- ACTIVITY -
What you should give back is a precise copy of the lines below from the one containing "[0:01.04-0:02.08]" through the one containing "[0:00.00-0:13.42]", with no pictures.

Saved entries:
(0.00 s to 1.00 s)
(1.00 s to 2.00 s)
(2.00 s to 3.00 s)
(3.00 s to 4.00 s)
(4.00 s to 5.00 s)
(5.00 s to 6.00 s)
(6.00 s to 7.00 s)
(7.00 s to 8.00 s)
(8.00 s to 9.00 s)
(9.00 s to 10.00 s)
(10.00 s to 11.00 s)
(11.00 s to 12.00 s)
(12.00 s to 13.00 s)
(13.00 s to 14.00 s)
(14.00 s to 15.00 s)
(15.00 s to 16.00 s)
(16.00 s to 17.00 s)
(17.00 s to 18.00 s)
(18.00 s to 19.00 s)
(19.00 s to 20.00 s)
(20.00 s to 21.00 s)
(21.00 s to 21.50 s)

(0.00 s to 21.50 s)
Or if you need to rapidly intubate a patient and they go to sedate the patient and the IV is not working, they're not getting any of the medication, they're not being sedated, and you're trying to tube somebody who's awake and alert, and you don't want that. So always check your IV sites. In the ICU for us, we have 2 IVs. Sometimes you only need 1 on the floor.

* * *

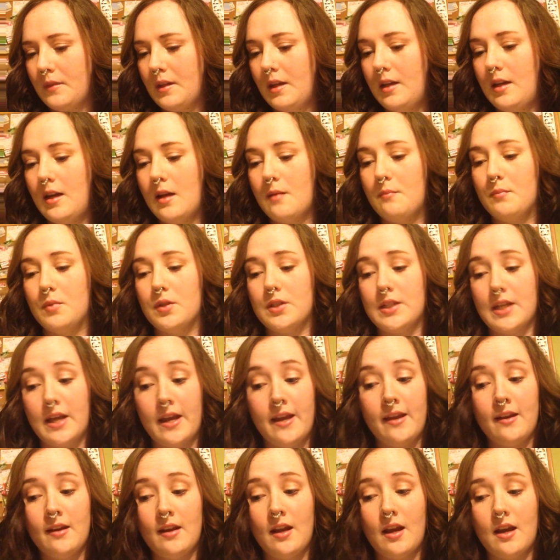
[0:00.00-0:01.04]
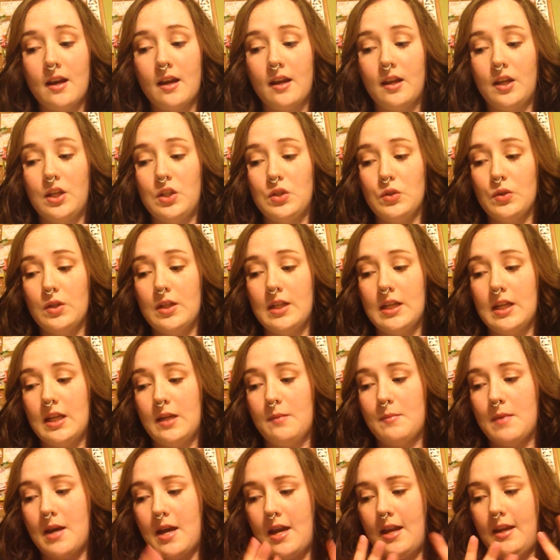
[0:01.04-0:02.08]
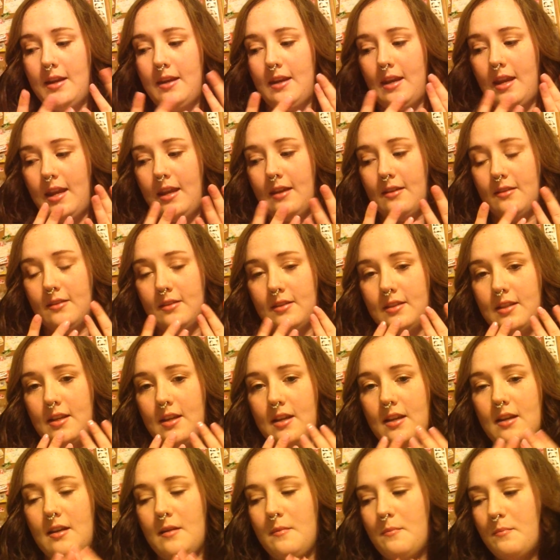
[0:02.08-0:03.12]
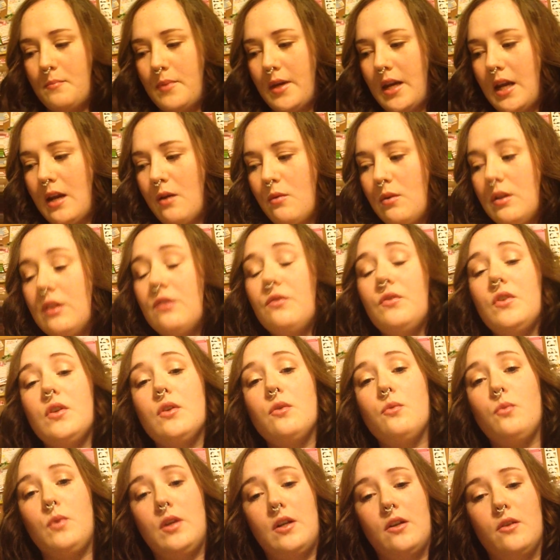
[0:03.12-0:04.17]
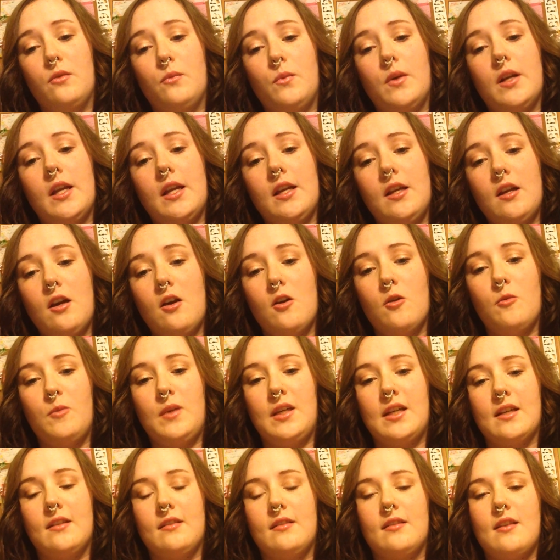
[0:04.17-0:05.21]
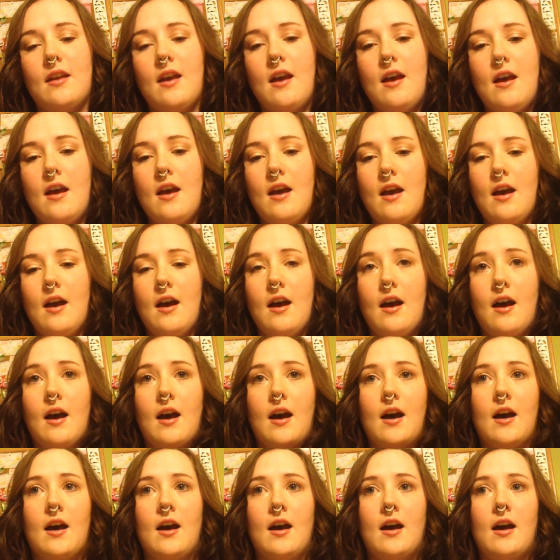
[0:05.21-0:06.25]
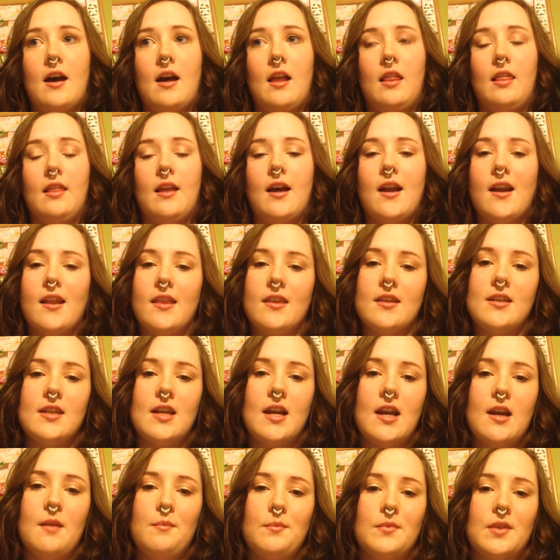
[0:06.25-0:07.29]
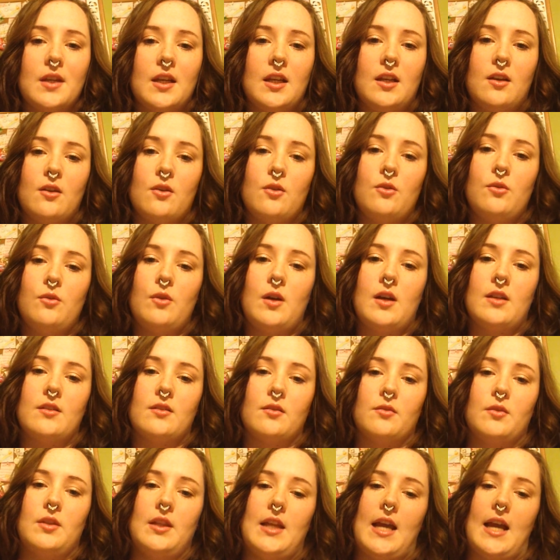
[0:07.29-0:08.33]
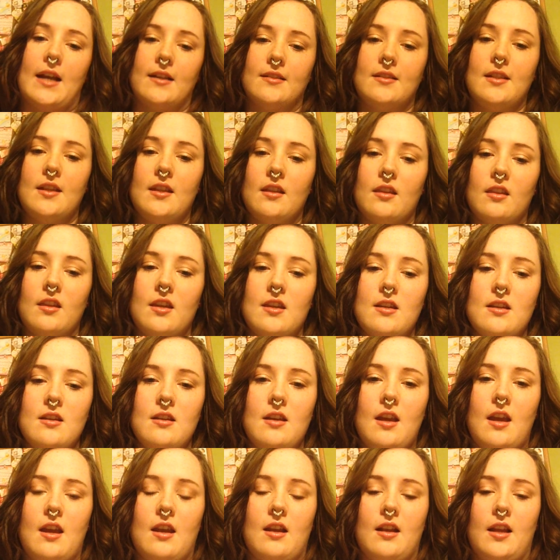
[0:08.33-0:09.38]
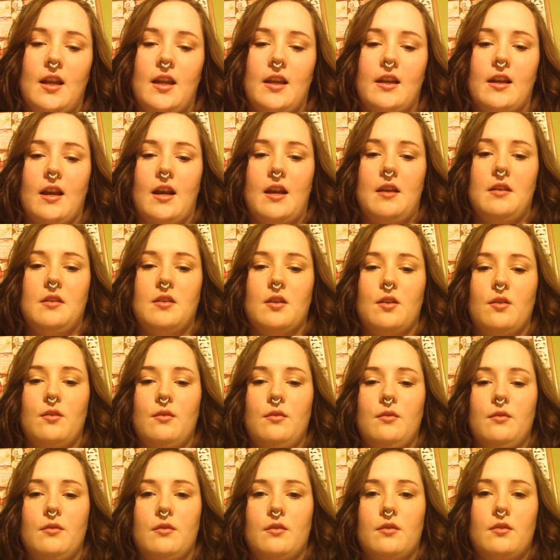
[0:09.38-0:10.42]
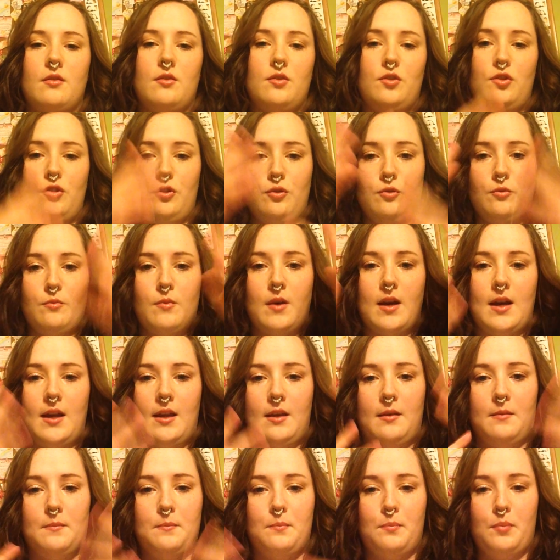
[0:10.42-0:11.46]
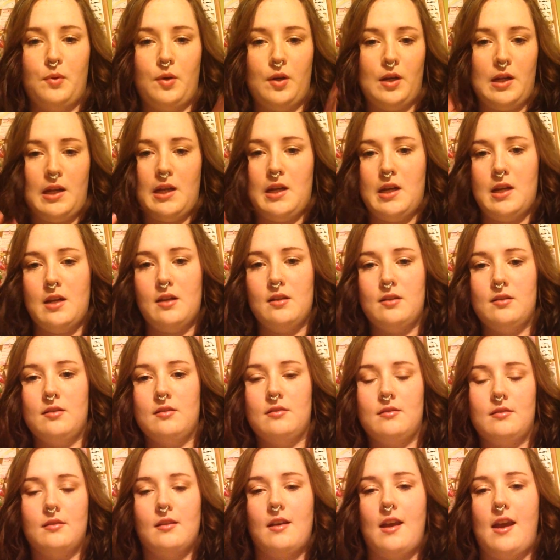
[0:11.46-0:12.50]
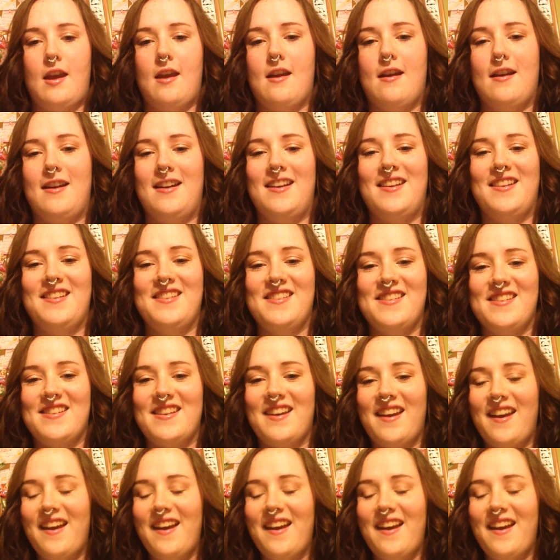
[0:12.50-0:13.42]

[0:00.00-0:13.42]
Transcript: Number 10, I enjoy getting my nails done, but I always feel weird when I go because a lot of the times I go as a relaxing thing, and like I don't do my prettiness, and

- YOUR RESPONSE -
[0:01.04-0:02.08]
[0:02.08-0:03.12]
[0:03.12-0:04.17]
[0:04.17-0:05.21]
[0:05.21-0:06.25]
[0:06.25-0:07.29]
[0:07.29-0:08.33]
[0:08.33-0:09.38]
[0:09.38-0:10.42]
[0:10.42-0:11.46]
[0:11.46-0:12.50]
[0:12.50-0:13.42]

[0:00.00-0:13.42]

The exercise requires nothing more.